Similarly, if you really want to learn how best to build resilience in children in the age of climate change, allow those same children to fail.  Failure is not a character flaw, it’s a protectant.  If you allow failure and encourage children to keep trying, you sow the seeds of their eventual success.  Failure is one of the best tools that life uses to teach us things.   Embrace it and welcome it for the learning it provides.  It’s the best preparation you can give them for an uncertain future.  

There are other simple things you can do too, much of which has been written elsewhere and includes the day to day basics.  But beyond that, the most effective way to build climate change resilience in children is to model it in how you deal with issues.  Don’t make every little set back a disaster.  Try and help children see the positive in a negative situation.  Look at every set back as chance to build that resilience muscle and exercise it. 

Practice resilience, it’s a muscle.

If a friend is being unkind to your child for no particular reason, explain to the child that their behaviour may be the result of a bad day rather than the child having a problem with them.  If the issue is to do with them, help explain what’s happened in a way that explores both sides. 

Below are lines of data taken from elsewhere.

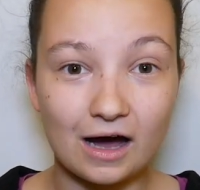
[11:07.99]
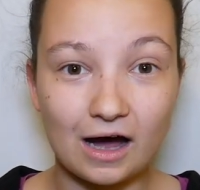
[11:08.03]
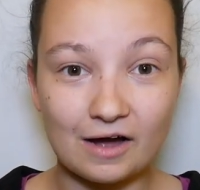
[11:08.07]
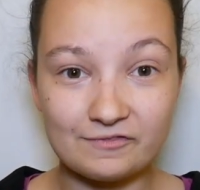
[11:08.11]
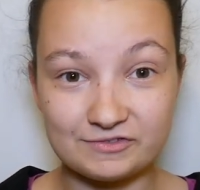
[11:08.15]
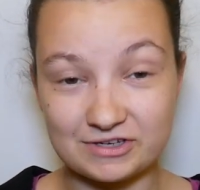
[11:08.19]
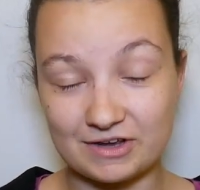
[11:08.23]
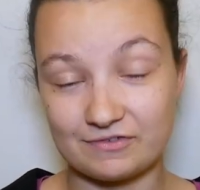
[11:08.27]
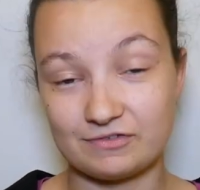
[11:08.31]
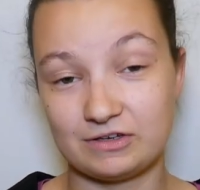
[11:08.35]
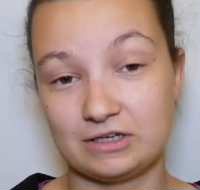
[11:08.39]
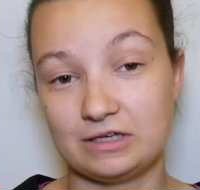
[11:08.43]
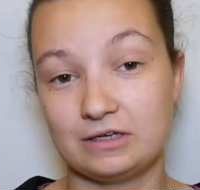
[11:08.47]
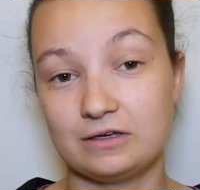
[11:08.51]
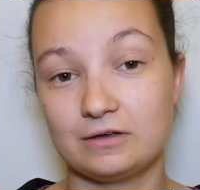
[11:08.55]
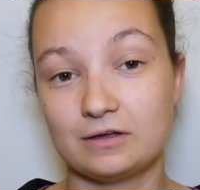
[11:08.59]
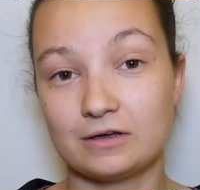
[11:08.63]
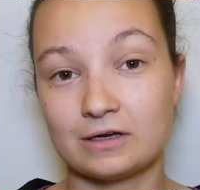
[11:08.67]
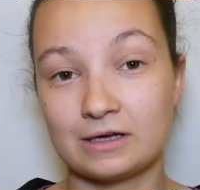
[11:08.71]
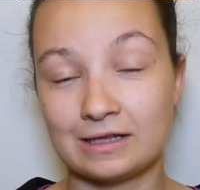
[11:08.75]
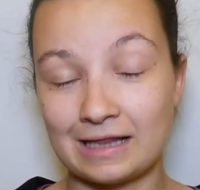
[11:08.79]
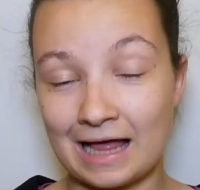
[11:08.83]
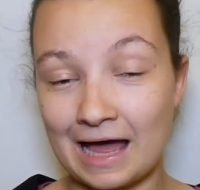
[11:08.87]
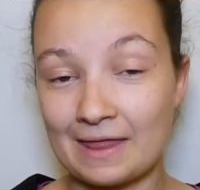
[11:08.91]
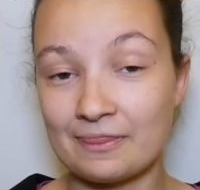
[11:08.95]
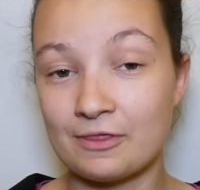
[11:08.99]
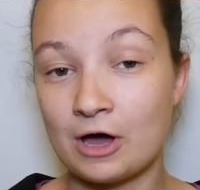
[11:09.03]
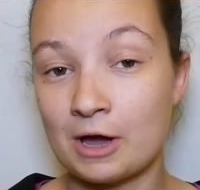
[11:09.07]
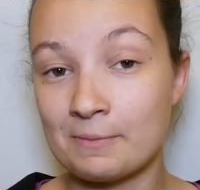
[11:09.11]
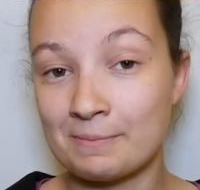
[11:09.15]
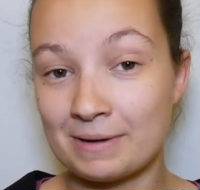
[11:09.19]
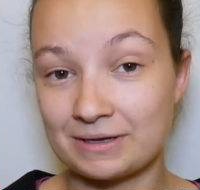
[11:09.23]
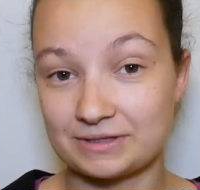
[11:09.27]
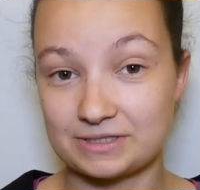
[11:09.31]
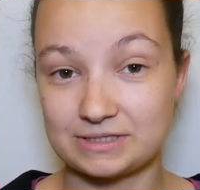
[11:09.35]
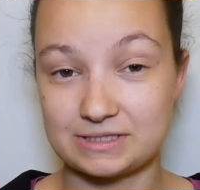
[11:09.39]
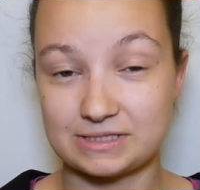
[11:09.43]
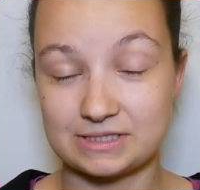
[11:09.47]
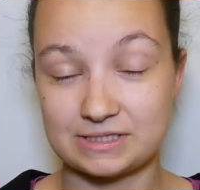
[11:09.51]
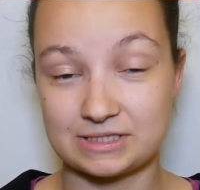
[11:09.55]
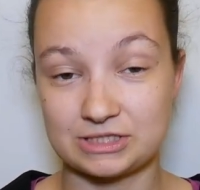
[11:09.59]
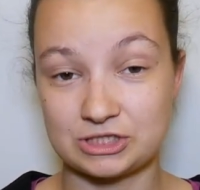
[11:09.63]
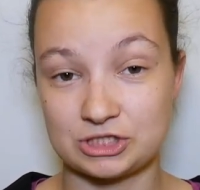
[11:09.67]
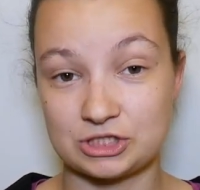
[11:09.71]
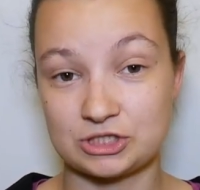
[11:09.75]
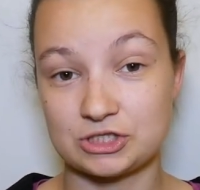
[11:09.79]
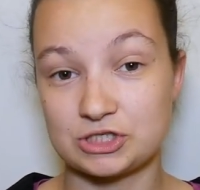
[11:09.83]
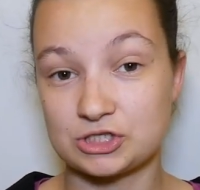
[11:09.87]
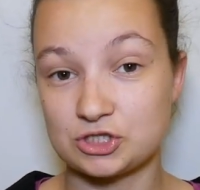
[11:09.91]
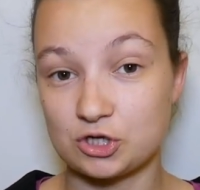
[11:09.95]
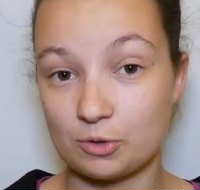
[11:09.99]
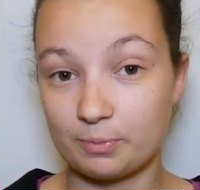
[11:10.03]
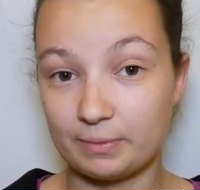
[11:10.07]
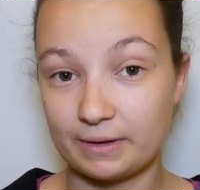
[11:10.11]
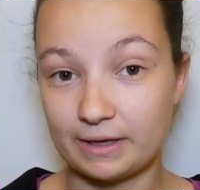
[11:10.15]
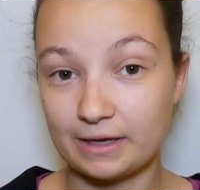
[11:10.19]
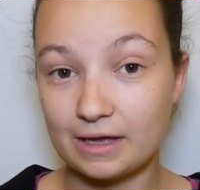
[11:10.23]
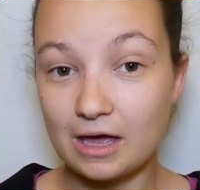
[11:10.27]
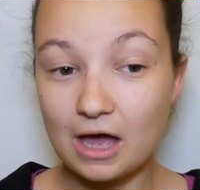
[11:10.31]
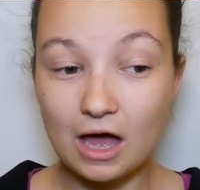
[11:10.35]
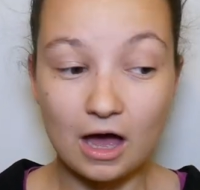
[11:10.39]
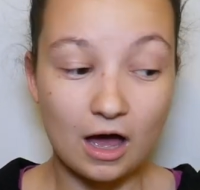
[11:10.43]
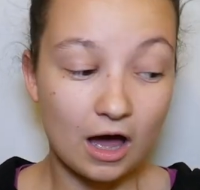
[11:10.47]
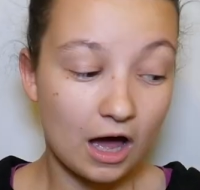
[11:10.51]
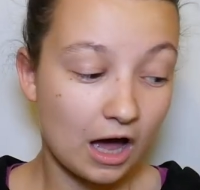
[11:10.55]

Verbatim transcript: I'm definitely glad that I made the decision to stop it.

If your child is told off for not doing their homework, take a look with your child at what lesson the teacher may be trying to impart?  Explain to your child that despite how uncomfortable it feels, that lesson is useful.  Not doing the work required for a course means failing the course.  It’s better to get a swift reminder than having to take the time to repeat the course and so on.  Feeling sad and coming to terms with your part in such a situation, is all part of the learning process and is also key to exercising that resilience muscle.

Helping building resilience in the age of climate change is ultimately a gift.  Presented with the raging river that is life, you are building not a sand bag wall to keep out the water, but a boat in which to cross it safely.